▸ Action item:
Only what runs from the line with "[0:00.80-0:01.60]" to the end of the data should appear in the answer, exactly as written and without pictures.

──────── Extracted information

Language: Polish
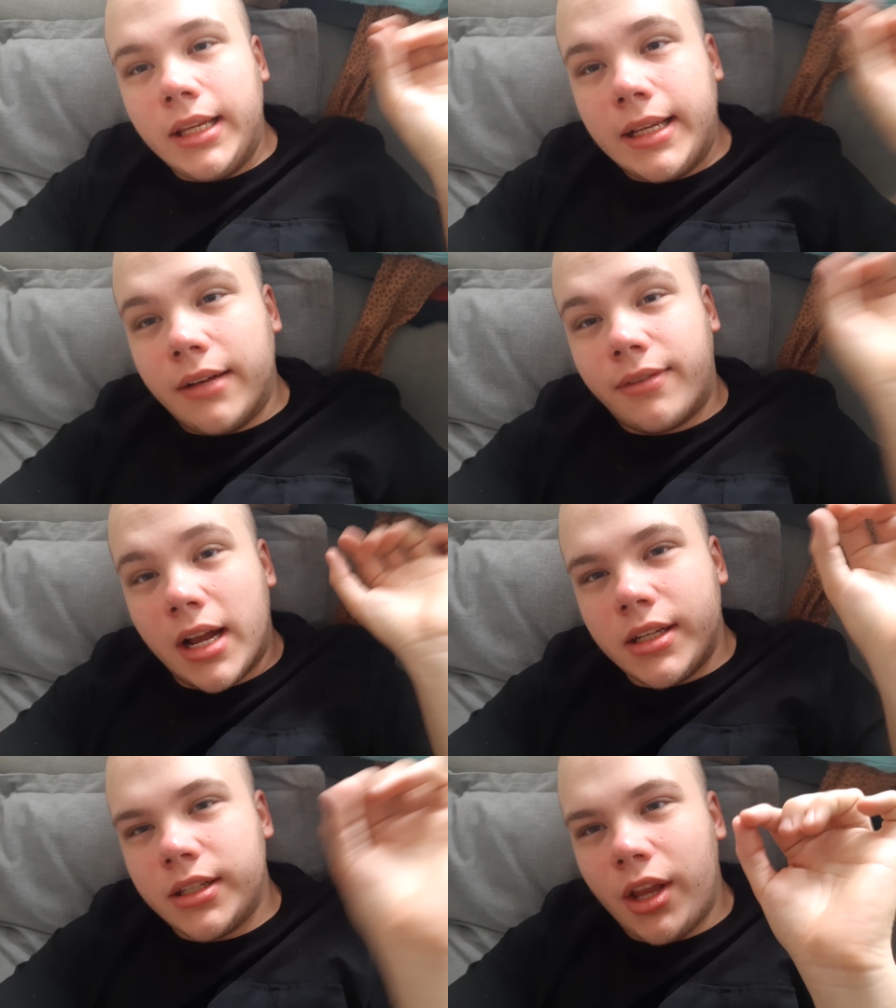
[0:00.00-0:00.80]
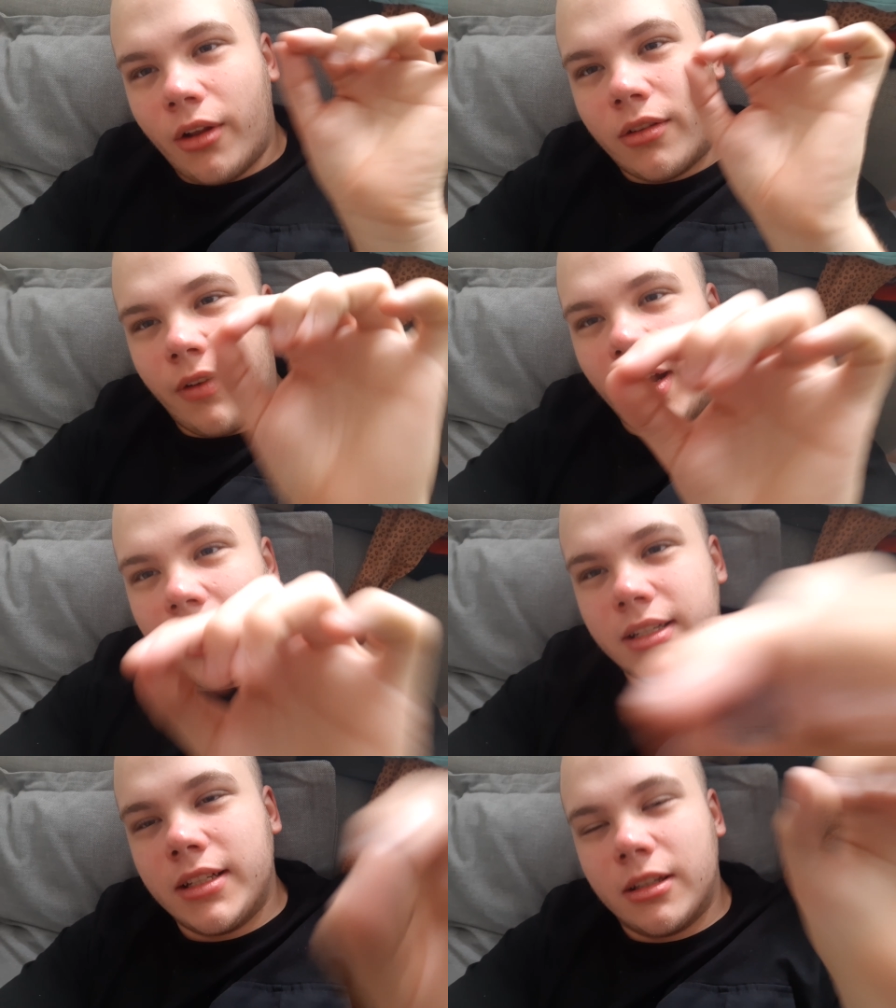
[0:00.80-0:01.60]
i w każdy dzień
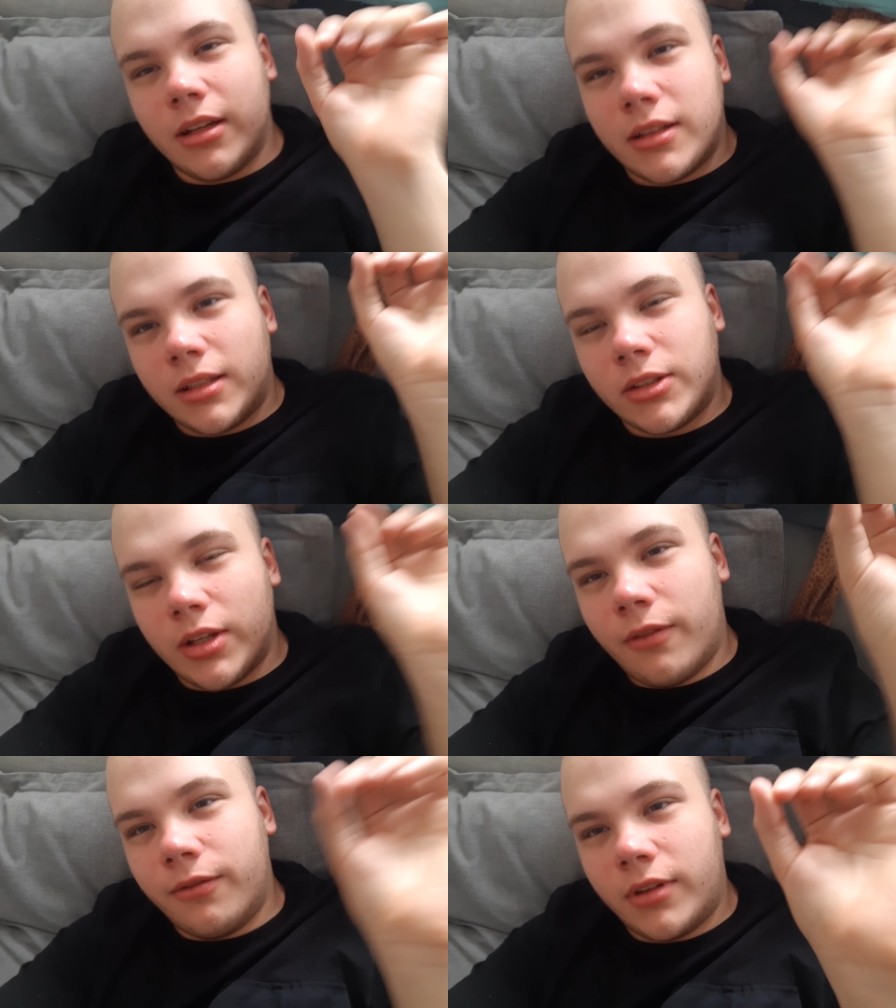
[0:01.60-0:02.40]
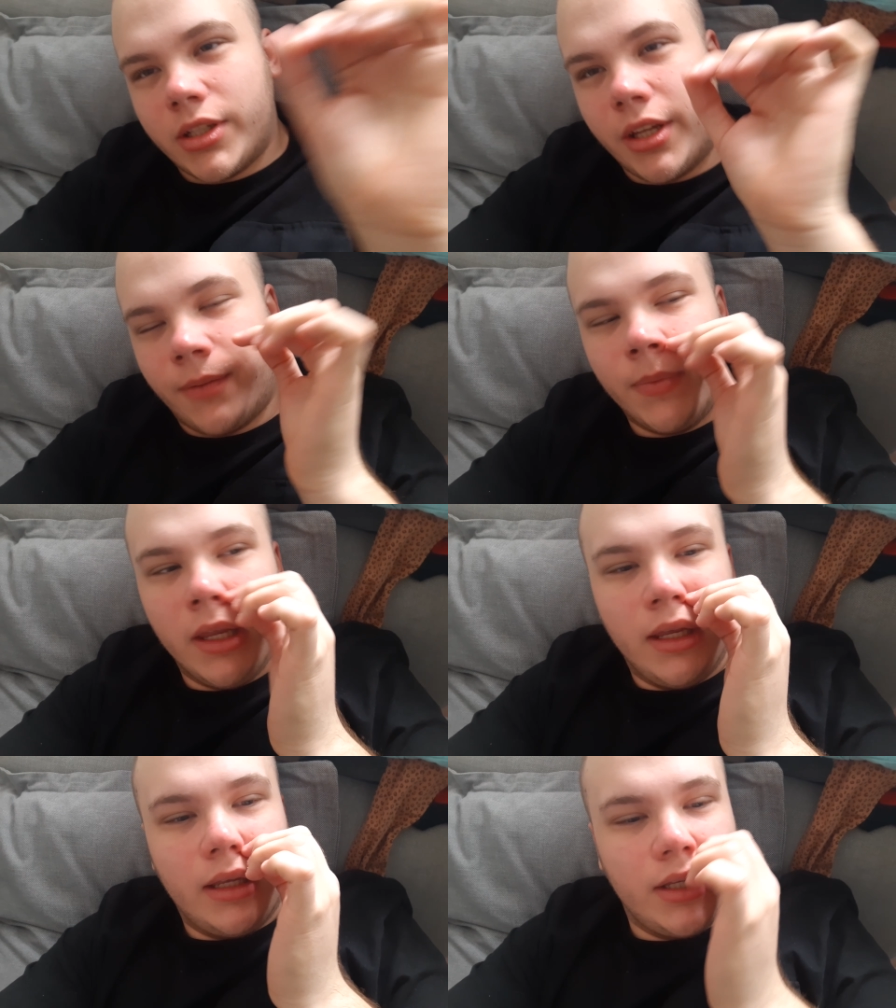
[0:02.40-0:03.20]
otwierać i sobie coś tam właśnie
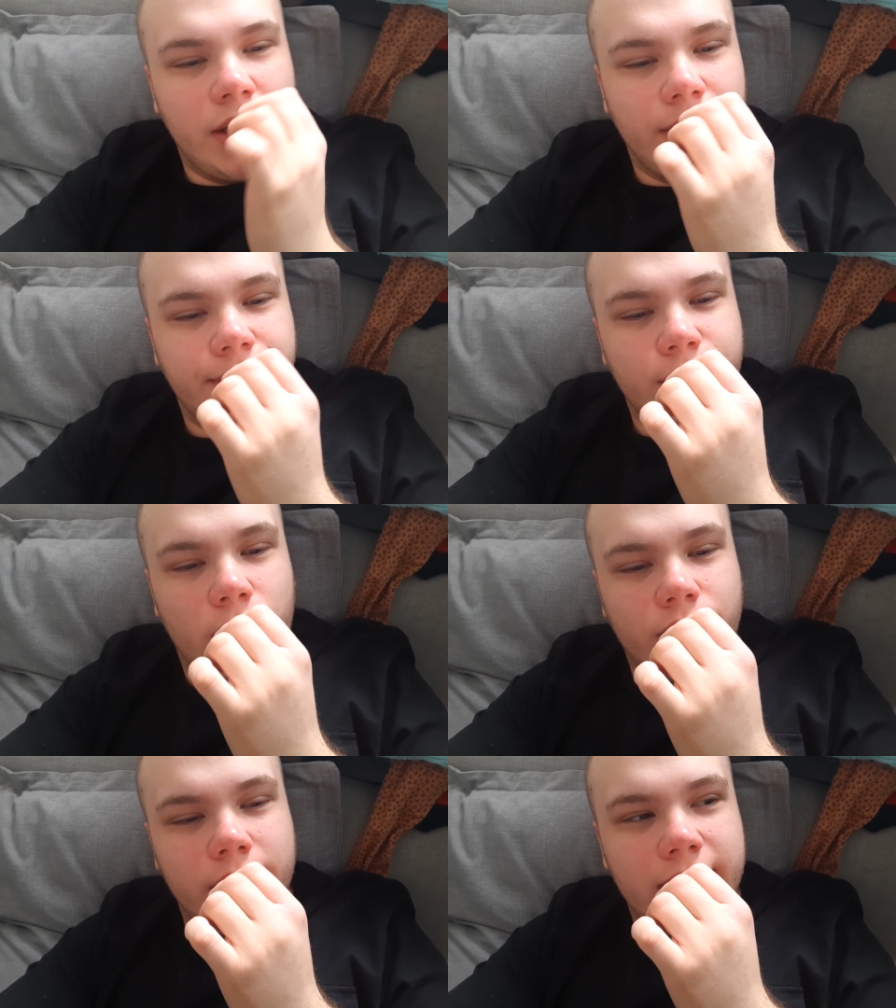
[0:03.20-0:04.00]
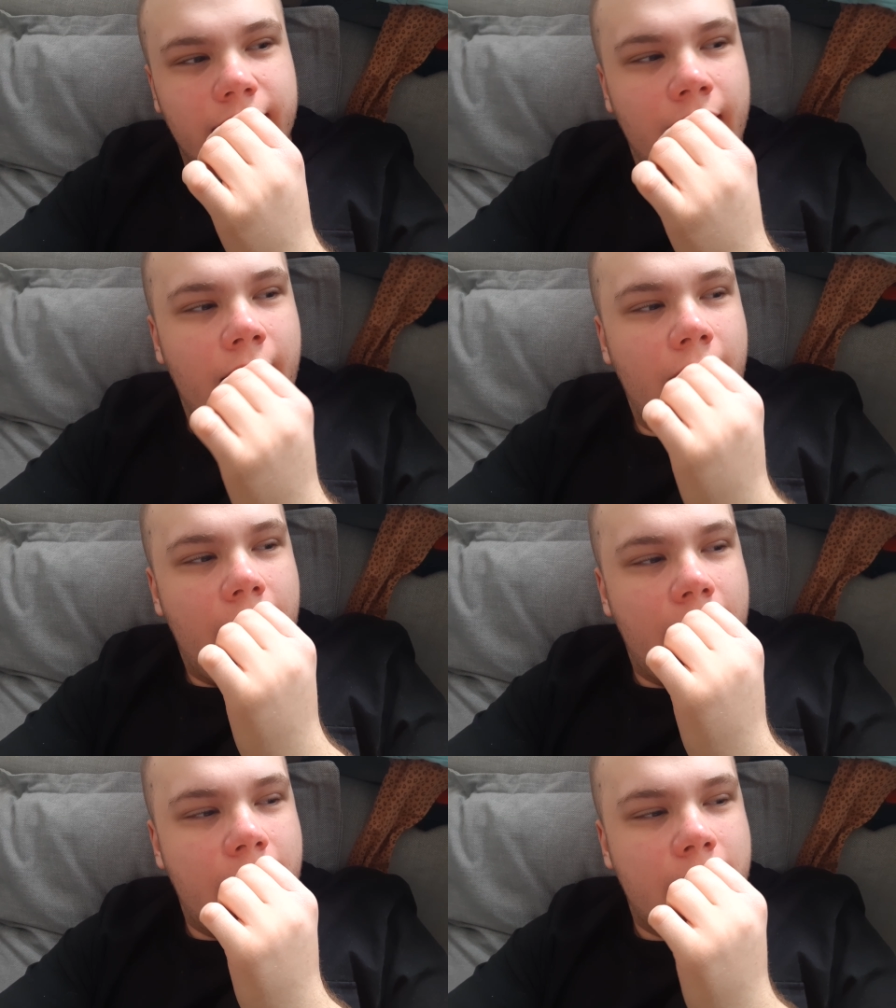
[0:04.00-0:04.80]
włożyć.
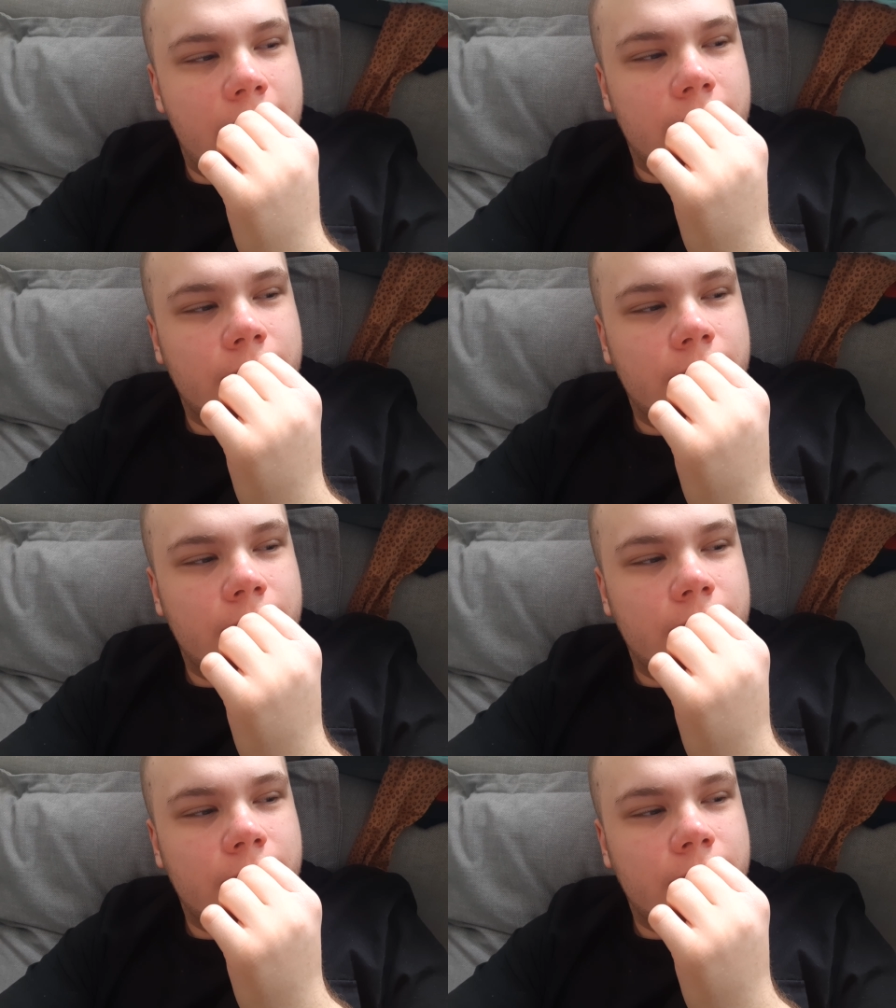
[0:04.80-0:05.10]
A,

────────────────

▸ Answer to this problem:
[0:00.80-0:01.60]
i w każdy dzień
[0:01.60-0:02.40]
[0:02.40-0:03.20]
otwierać i sobie coś tam właśnie
[0:03.20-0:04.00]
[0:04.00-0:04.80]
włożyć.
[0:04.80-0:05.10]
A,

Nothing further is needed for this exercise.